Exercise =
No picture belongs in the answer, which must hold exactly the lines from the one with "[0:01.00-0:02.00]" through the final line below.

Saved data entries
=-=-=

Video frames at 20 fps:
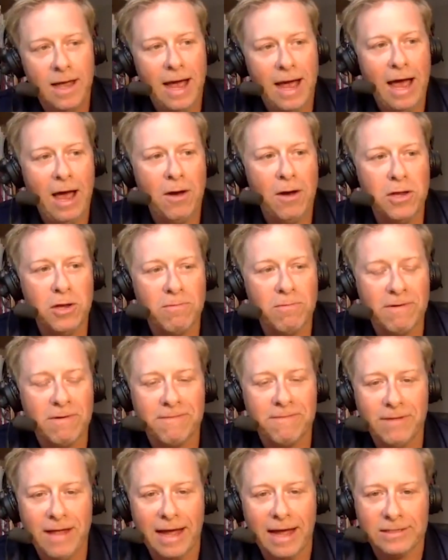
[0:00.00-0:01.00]
How do you
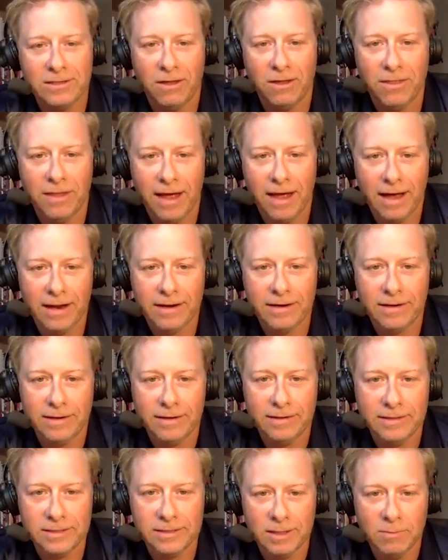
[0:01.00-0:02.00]
reflect on that
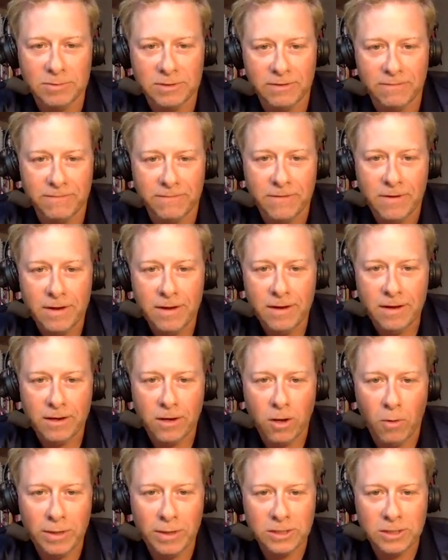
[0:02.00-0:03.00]
in terms of
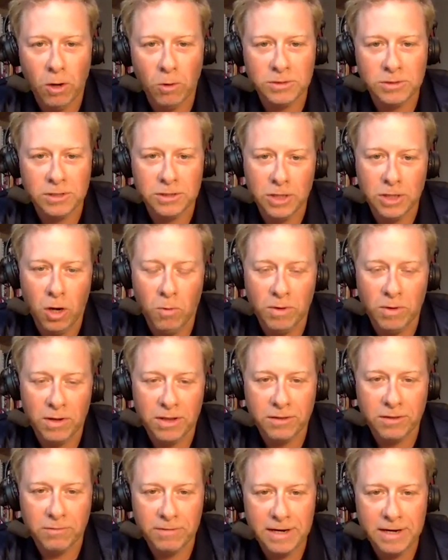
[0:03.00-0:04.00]
going toe-to-toe with
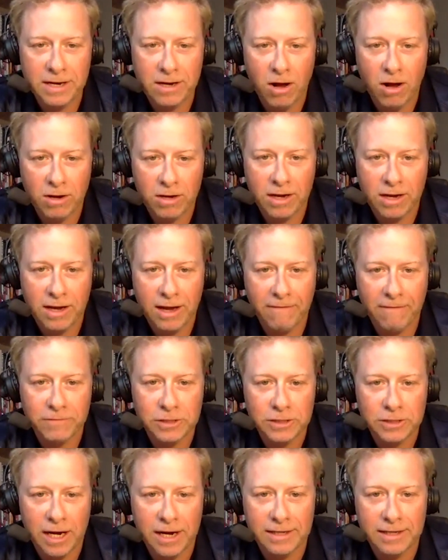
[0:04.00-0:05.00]
three CONCACAF
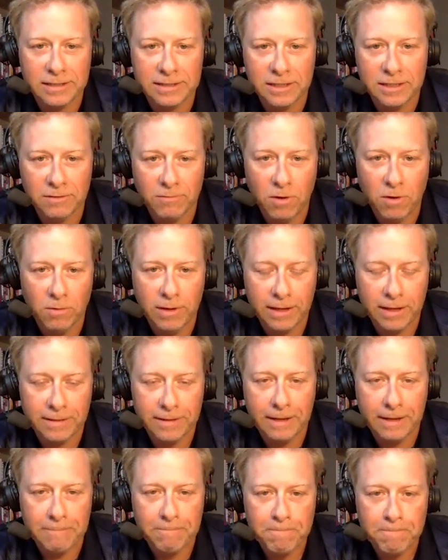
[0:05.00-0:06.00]
giants in a row like
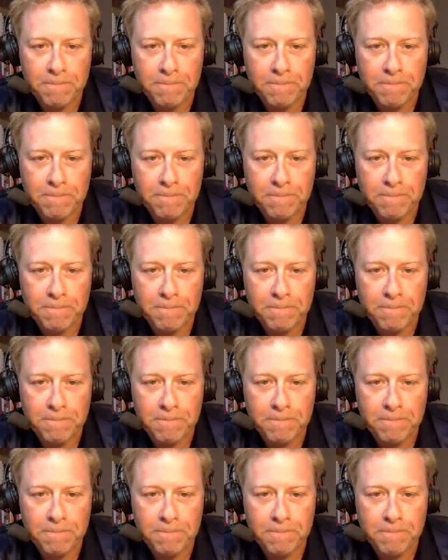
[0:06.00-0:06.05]
that?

=-=-=

Solution =
[0:01.00-0:02.00]
reflect on that
[0:02.00-0:03.00]
in terms of
[0:03.00-0:04.00]
going toe-to-toe with
[0:04.00-0:05.00]
three CONCACAF
[0:05.00-0:06.00]
giants in a row like
[0:06.00-0:06.05]
that?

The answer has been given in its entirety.